● Raw data:
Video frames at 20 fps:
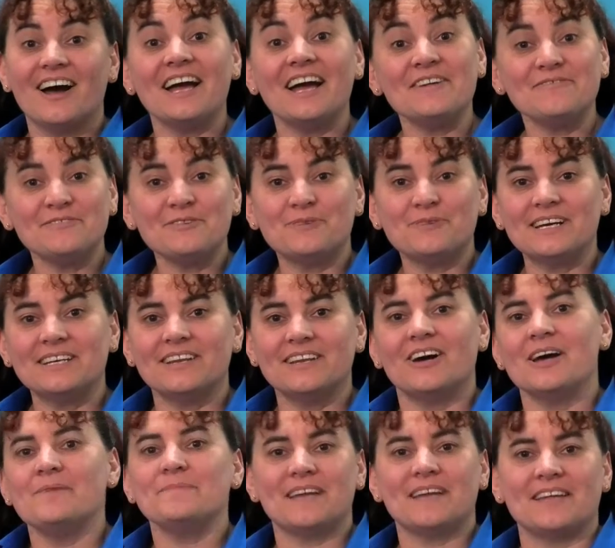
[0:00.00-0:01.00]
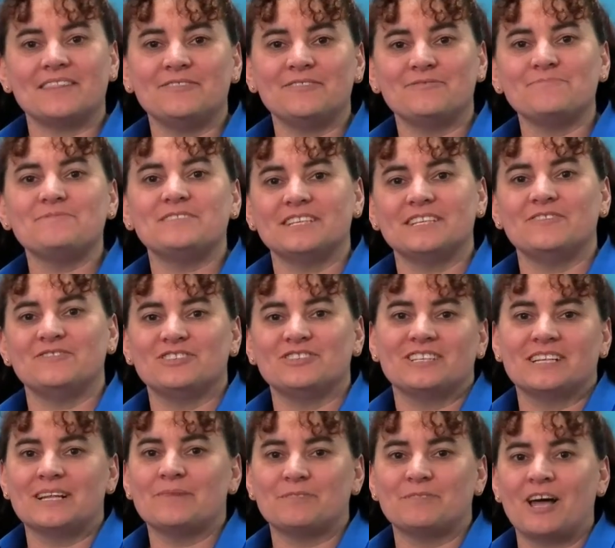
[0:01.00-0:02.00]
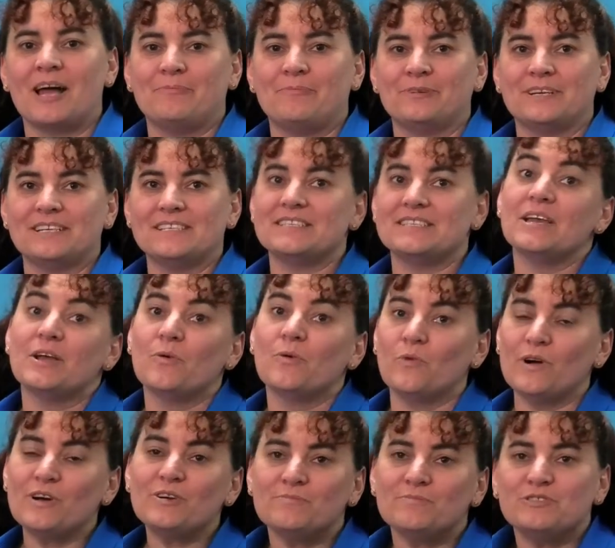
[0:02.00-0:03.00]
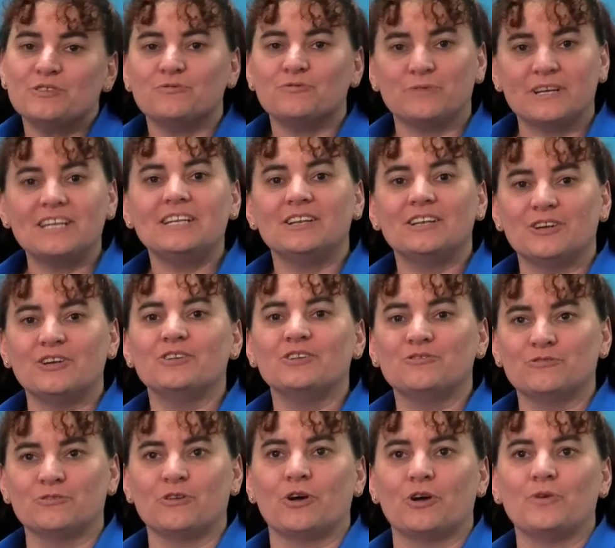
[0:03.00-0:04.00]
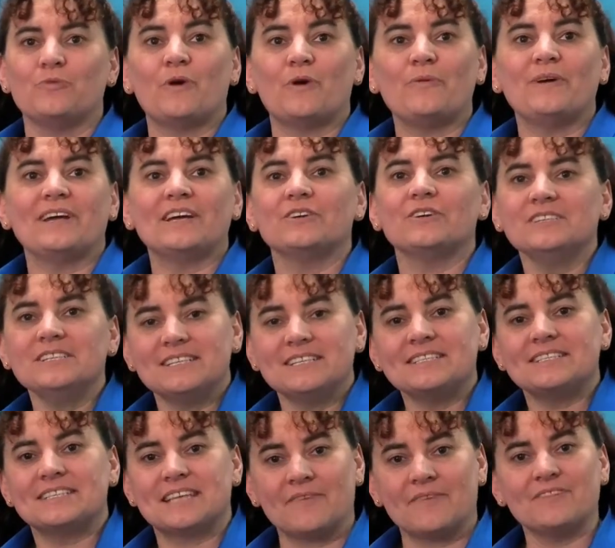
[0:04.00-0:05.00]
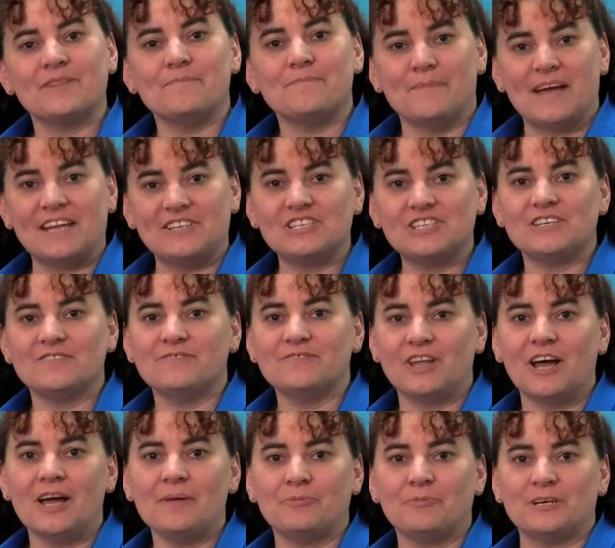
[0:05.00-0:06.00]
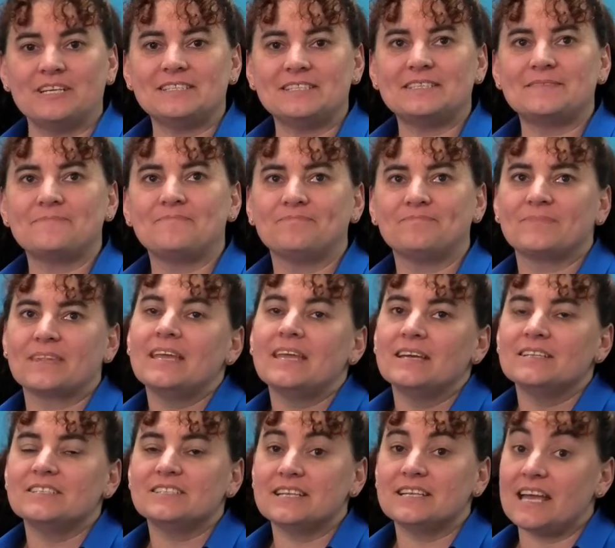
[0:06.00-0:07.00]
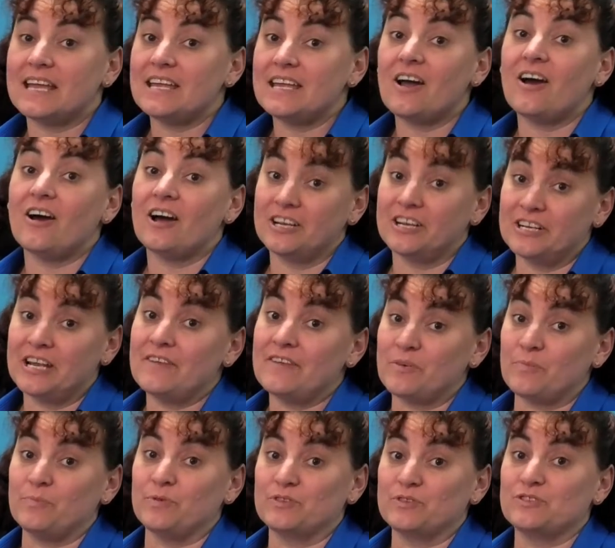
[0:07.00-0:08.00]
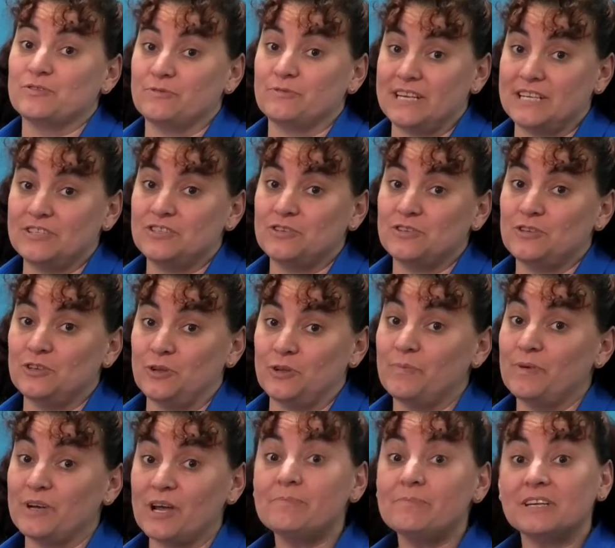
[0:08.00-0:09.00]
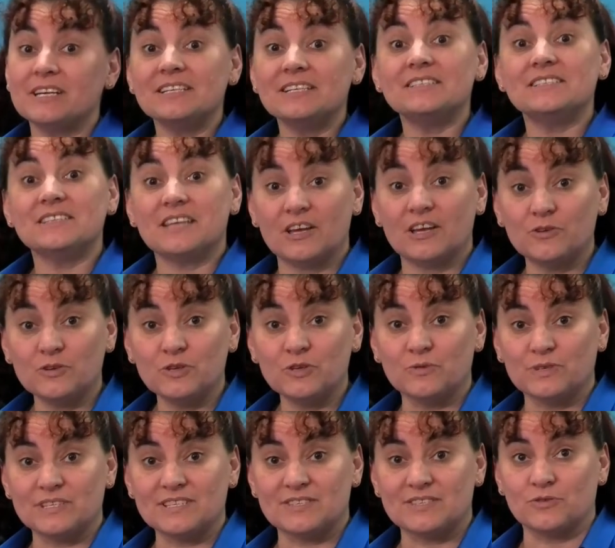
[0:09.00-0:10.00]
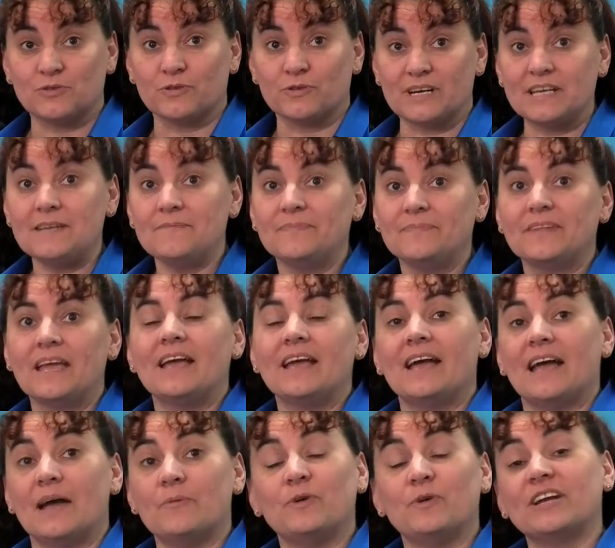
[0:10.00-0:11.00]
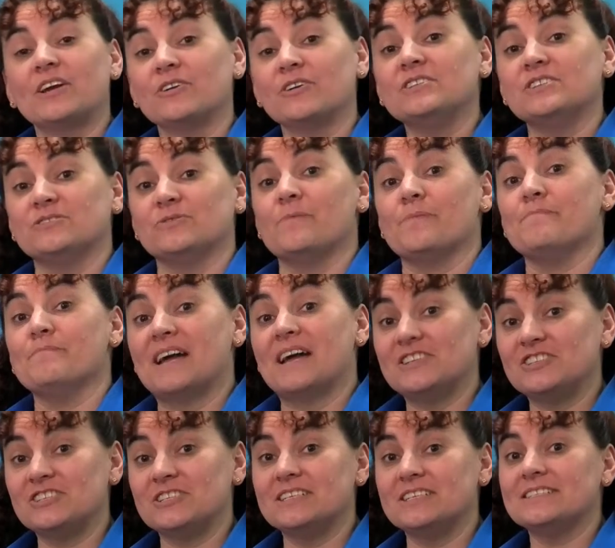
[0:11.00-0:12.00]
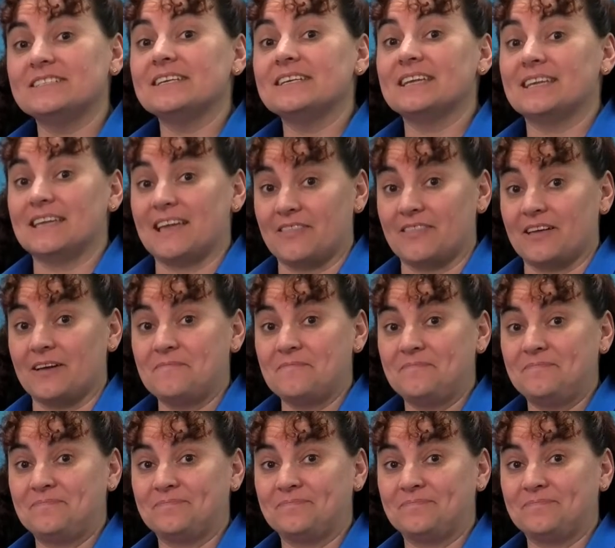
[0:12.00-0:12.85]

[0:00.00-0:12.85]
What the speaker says: Hi everyone, I'm Kathy from City of Joondalup Libraries. Welcome to Read, Learn, Grow, where we're going to discover the magic of libraries. Today, I don't have a book to read to you, but I'm going to tell you a story and we're going to imagine it together.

● Task requirements:
Take the material above from its first line through the line that has "[0:11.00-0:12.00]" and copy it exactly, without any pictures.

● Result for this exercise:
Video frames at 20 fps:
[0:00.00-0:01.00]
[0:01.00-0:02.00]
[0:02.00-0:03.00]
[0:03.00-0:04.00]
[0:04.00-0:05.00]
[0:05.00-0:06.00]
[0:06.00-0:07.00]
[0:07.00-0:08.00]
[0:08.00-0:09.00]
[0:09.00-0:10.00]
[0:10.00-0:11.00]
[0:11.00-0:12.00]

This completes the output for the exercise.